Publié le par SurveySay

Ségolène RoyalSelon la baromètre économique BVA-BFM-Les Echos-Akerys (mardi 10 octobre 2006), Ségolène Royal devance ses deux concurrents socialistes sur les enjeux économiques de la campagne présidentielle de 2007. Elle est ainsi la candidate à qui les Français font le plus confiance sur la plupart des sujets économiques.

Elle l'emporte nettement sur ses deux concurrents à l'investiture en ce qui concerne la création d'emplois (42% contre 22% pour DSK et 11% pour Laurent Fabius), le fianancement de l'assurance maladie (38%, 24% et 12%), les retraites (39%, 23% et 12%), le pouvoir d'achat (39%, 23% et 13% pour Laurent Fabius alors même que cette thématique est au coeur de son programme), la durée du temps de travail (41%, 17% et 14%), la montée des prix de l'immobilier (31%, 23% et 14%) et la fusion Suez-GDF (29%, 23% et 14%).

Elle est concurrencée par Dominique Strauss-Kahn que dans deux domaines : la réduction de la dette publique (31%, 30% pour DSK qui fait presque jeu égal dans ce domaine avec Ségolène Royal, et 13% pour Laurent Fabius) et la fiscalité (30% pour Royal et DSK et 15% pour Laurent Fabius).

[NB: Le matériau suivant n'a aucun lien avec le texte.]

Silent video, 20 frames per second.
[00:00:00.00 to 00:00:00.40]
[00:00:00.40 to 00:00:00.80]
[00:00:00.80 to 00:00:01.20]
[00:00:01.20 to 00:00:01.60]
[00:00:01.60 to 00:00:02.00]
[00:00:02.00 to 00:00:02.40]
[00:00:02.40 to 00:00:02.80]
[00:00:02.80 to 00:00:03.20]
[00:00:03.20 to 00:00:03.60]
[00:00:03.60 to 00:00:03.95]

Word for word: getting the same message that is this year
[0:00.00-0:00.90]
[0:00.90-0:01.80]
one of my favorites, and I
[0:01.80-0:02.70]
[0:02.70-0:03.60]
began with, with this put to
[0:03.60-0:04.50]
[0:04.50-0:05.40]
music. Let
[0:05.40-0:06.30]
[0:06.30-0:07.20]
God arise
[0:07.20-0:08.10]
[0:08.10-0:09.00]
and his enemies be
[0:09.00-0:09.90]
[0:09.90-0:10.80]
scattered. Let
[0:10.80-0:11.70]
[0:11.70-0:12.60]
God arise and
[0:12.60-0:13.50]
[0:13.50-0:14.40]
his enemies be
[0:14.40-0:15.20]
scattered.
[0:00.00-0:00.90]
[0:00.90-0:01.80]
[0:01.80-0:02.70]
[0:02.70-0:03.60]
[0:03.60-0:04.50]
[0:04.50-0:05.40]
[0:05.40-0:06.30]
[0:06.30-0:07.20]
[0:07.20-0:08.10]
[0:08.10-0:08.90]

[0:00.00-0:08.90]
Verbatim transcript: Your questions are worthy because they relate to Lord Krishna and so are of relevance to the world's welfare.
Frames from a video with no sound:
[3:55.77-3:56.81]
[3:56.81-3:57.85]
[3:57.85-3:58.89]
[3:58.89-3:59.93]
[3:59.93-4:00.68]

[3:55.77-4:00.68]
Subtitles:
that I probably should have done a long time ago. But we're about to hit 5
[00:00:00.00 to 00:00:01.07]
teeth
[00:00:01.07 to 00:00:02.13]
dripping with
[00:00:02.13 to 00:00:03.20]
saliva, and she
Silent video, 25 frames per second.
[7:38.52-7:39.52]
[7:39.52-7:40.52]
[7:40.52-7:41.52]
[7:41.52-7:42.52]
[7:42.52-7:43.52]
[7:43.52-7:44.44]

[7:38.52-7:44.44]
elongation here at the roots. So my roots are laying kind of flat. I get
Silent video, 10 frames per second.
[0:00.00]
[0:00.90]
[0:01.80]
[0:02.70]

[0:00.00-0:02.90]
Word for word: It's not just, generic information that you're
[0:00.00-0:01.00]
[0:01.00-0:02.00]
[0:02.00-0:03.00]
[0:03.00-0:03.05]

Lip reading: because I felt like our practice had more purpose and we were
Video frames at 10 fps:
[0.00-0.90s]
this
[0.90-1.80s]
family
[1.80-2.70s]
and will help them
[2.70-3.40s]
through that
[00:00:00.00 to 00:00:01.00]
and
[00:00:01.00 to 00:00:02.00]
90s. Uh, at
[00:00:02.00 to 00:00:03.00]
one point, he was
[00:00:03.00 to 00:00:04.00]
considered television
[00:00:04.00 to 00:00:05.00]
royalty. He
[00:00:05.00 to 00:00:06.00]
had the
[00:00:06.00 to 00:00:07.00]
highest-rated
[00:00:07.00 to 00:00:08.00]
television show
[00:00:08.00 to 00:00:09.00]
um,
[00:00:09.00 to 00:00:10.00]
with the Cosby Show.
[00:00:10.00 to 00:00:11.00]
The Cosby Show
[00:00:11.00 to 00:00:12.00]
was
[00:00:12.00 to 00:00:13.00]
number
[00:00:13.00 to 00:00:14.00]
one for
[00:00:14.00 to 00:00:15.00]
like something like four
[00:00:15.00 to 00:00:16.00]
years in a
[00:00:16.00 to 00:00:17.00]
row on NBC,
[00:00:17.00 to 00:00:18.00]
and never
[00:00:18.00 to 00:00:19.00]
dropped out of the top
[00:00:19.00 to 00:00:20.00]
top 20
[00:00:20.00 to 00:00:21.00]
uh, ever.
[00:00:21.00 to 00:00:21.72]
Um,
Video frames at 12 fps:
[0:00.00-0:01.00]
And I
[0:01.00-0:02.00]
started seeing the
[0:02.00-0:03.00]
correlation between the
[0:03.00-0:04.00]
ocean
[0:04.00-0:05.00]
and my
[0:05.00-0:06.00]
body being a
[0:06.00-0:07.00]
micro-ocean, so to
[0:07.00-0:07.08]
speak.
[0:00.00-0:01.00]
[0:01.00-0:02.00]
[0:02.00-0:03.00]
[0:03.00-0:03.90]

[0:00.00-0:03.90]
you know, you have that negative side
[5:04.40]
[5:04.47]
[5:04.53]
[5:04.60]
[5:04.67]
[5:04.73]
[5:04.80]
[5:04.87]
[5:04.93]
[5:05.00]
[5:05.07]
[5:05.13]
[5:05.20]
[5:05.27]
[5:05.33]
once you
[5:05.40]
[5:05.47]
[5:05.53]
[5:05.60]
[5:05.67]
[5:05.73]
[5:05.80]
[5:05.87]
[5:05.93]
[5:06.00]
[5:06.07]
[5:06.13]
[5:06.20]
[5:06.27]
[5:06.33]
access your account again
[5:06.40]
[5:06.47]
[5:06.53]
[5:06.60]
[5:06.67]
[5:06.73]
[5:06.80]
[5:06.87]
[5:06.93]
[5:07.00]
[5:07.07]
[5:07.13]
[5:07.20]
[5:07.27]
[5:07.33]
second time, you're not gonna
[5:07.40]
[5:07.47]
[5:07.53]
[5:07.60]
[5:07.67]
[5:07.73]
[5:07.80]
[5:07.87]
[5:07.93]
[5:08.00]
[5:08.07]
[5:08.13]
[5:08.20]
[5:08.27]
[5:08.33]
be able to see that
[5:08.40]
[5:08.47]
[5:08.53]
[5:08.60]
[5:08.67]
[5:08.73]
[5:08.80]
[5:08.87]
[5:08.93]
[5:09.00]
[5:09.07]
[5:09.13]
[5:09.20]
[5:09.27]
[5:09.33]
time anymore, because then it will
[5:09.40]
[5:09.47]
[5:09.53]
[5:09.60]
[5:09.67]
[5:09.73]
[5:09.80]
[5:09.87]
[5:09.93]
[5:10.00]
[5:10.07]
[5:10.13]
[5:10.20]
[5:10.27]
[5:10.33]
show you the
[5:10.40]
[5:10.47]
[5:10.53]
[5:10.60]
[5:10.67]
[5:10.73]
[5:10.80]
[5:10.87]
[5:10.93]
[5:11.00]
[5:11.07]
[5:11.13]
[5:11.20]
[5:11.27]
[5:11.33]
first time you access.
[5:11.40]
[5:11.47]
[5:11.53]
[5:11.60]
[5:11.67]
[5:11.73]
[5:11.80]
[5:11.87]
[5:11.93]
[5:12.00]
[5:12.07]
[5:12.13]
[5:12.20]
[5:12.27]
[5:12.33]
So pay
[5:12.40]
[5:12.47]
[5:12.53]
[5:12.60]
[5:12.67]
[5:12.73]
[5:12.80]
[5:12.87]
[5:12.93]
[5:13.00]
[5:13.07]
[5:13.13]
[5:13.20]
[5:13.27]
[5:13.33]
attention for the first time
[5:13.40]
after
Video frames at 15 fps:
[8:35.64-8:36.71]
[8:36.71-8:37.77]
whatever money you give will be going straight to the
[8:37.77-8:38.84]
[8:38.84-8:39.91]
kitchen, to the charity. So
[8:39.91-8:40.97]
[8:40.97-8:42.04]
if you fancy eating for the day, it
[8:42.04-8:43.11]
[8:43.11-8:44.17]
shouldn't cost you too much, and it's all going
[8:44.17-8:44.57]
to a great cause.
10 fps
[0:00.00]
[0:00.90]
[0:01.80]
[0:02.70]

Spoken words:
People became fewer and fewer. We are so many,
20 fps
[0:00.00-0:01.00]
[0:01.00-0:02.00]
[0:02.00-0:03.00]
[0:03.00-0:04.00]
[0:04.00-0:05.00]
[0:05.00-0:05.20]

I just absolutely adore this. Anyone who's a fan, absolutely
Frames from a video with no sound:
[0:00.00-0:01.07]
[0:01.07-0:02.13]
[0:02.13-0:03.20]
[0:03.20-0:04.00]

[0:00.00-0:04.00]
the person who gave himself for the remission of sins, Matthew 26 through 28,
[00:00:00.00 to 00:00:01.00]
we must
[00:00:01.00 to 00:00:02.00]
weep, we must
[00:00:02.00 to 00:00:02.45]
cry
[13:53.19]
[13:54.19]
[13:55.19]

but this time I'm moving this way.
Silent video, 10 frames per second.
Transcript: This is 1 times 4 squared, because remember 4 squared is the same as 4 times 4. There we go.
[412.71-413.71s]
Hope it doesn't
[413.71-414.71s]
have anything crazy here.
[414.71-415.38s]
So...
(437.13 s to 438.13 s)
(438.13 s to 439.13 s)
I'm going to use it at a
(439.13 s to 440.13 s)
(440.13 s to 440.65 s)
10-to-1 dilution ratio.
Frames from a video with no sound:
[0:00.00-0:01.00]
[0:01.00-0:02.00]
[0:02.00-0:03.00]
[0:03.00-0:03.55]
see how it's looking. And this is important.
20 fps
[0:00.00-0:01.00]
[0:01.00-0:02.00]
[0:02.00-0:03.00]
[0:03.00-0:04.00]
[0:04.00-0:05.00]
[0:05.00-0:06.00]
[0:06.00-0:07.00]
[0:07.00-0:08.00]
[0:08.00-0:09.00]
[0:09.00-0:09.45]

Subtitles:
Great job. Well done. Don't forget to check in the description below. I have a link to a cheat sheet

Plusieurs conclusions s'imposent à la lecture de ce sondage. Premièrement, il faut observer qu'entre un quart et un tiers des personnes interrogées ne se prononcent pas sur chacun de ces sujets. L'économie reste un sujet technique et difficilement accessible pour le grand public. Ensuite, l'inexpérience politique de Ségolène Royal est souvent critiquée. Ce sondage démontre que la crédibilité ne s'appuie pas nécessairement sur l'expérience, puisqu'elle fait mieux dans tous les domaines que Dominique Strauss-Khan et Laurent Fabius, tous deux anciens Ministres de l'économie et des Finances.